19 jun 2016 . Actualizado a las 05:00 h.

Nos hemos vuelto adictos a las burbujas. Tuvimos burbuja inmobiliaria, burbuja financiera y burbuja cultural. Tenemos, y tendremos por muchos años, burbuja futbolística. Y en los últimos tiempos nos las hemos arreglado para hinchar una burbuja política que, el día que explote, hará que los hooligans ucranianos parezcan fans de Big Bang Theory. Mientras tanto, nos echamos unas risas, nos insultamos, nos volvemos a reír. No hay bombas. Hay pobreza y hay paro y hay desahucios y hay recortes draconianos de libertades civiles y hay asesinatos de mujeres, pero la agenda política es otra. Es una agenda burbujeante y cañí. Acorde con los dictados del politainment.

El término es relativamente novedoso, pero lo que designa está muy lejos de ser una experiencia exótica. Si desde hace años existe también el infotainment (ese híbrido de información y entretenimiento, tan exitoso en Internet), el politainment no lleva demasiado tiempo entre nosotros, pero nos hemos habituado a él con una velocidad y una fidelidad que para sí quisieran los publicistas de los demás ramos. Y eso que no parecía fácil convertir la política en objeto de consumo: demasiados años instalados en la idea de que la política aburre y solo interesa a los que viven de ella. Pues no: solo era cuestión de generar un elenco de figuras equivalentes a las de la prensa del corazón y, ahora que ésta está de capa caída, ocupar su nicho en el imaginario colectivo. Con ayuda de expertos, sí que se puede. Ahí está Rajoy para demostrarlo: hace diez años, una visita suya a una explotación ganadera habría ido acompañada de un comentario cansino en las noticias; en cambio, la ganadería que Rajoy visitó en Podes esta semana parecía un plató de televisión, con su tarima circular, su copresentadora (Cherines) y su público (las vacas). Los macromítines ya no se llevan, sobre todo porque ya no se llenan.
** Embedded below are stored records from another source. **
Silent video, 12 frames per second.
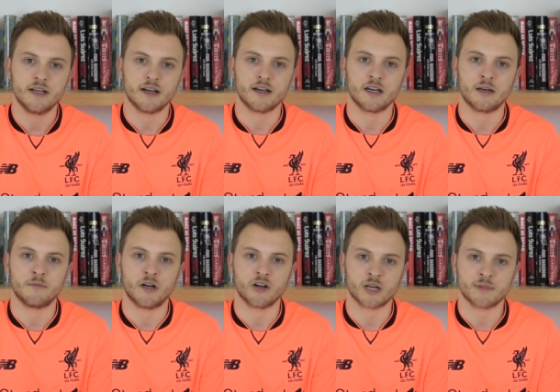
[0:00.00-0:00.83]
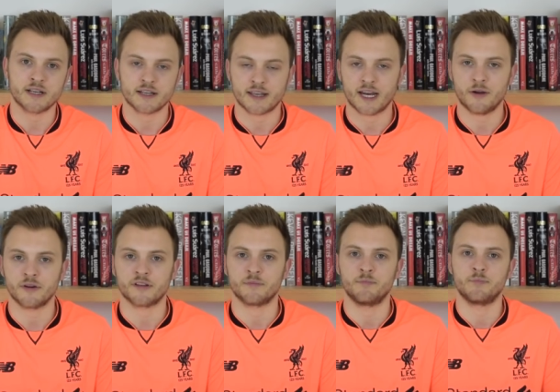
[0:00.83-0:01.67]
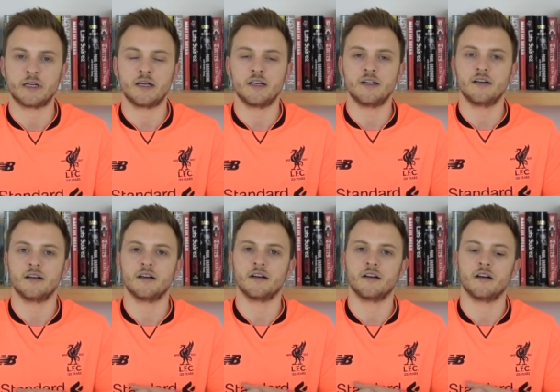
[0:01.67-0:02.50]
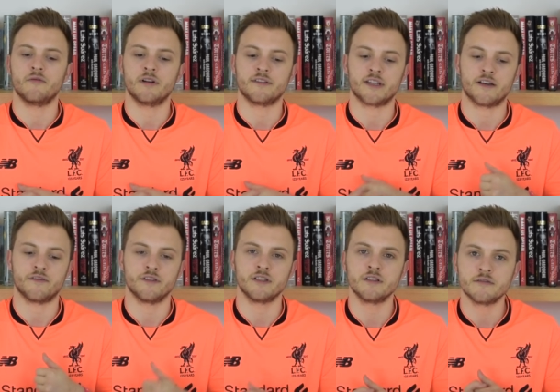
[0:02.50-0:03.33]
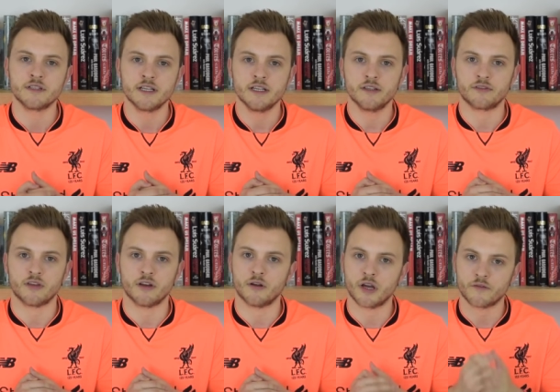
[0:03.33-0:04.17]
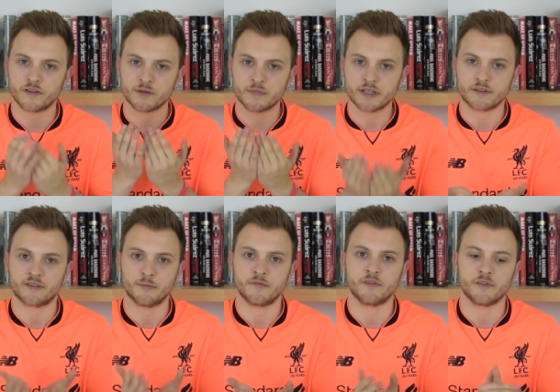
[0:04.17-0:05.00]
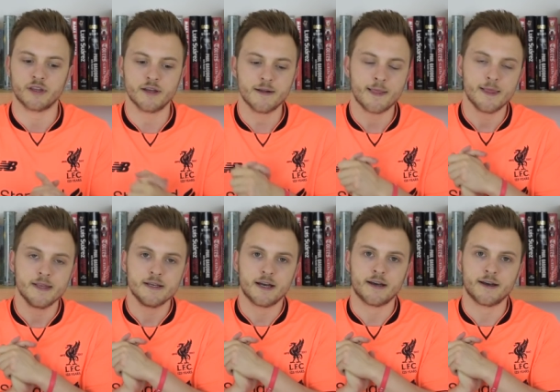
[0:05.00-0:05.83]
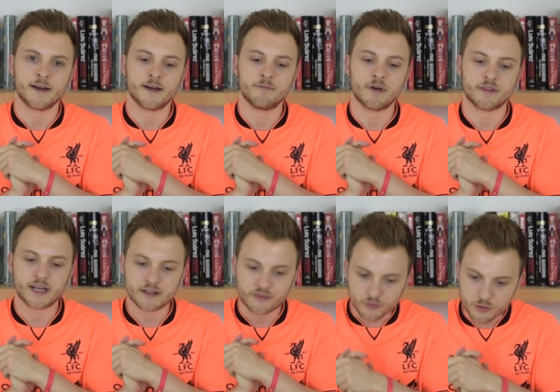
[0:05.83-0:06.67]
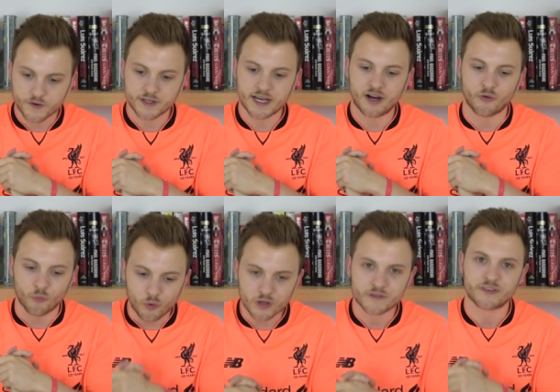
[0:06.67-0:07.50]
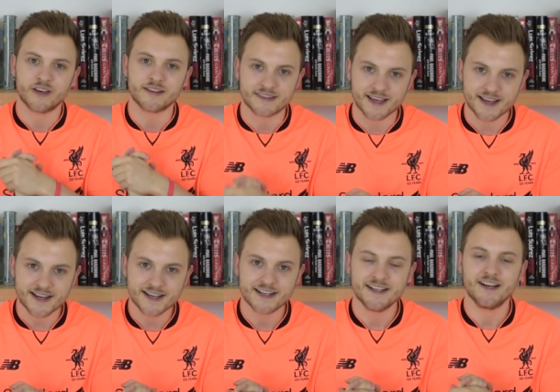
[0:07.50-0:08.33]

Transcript: Um, I'm going to be in Carragher's bar uh, on Wednesday afternoon, so hopefully meet some of you there. Um, that's all for now. What a day,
Salvo los de Unidos Podemos, que han sabido adaptarse a la escenografía de los macrofestivales tipo FIB o Primavera Sound, eventos veteranos de la industria del entretenimiento. Y sí, cierto que uno esperaba más programa y menos ñoñería, algo que llegara al cerebro o al estómago y no solo al corazón, el más conformista de todos nuestros músculos, pero también es cierto que el buen rollo llena anfiteatros con más facilidad que el salivazo en la cara.

No se trata de convencer, sino de atraer. No de persuadir, sino de adherir. Y son más adherentes las cursiladas que las macarradas. Desde este punto de vista, podríamos concluir que la campaña de Unidos Podemos es todo un acierto: frente al alarmismo y la agresividad de sus oponentes, la sonrisa y el factor Heidi. El único problema es que no hay forma objetiva de evaluar si una estrategia de comunicación es acertada: ni un aumento ni un descenso de votos podría achacarse a un vídeo electoral o a una entrevista a un candidato. Las únicas herramientas de análisis proceden del interior del código del enterteinment, y por eso no podemos sorprendernos de que las adhesiones y los rechazos se estén manifestando en términos estéticos, pues estos se han convertido en los únicos legítimos. Más allá de los gustos y de la reflexión sobre el gusto (de lo que hay mucho escrito, diga lo que diga el refranero), poco podemos avanzar salvo en el terreno de la conjetura.

Mi conjetura es que, con todos sus fallos y mi propia repulsión estética, la estrategia comunicativa de Unidos Podemos es la correcta. Aunque se pase de rosca: hete ahí la carta de Esperanza, rebosante de merengue. Más me preocupan (y disuaden) los cantos a la patria con su polisón de nardos, pero qué son todas mis objeciones frente a la evidencia de que ese oasis de caramelo líquido está rodeado por un auténtico lodazal salpicado de caspa y gasolina y habitado por sociópatas. A ver quién le hace ascos al azúcar si la alternativa es un café con doble de Jorge Fernández Díaz.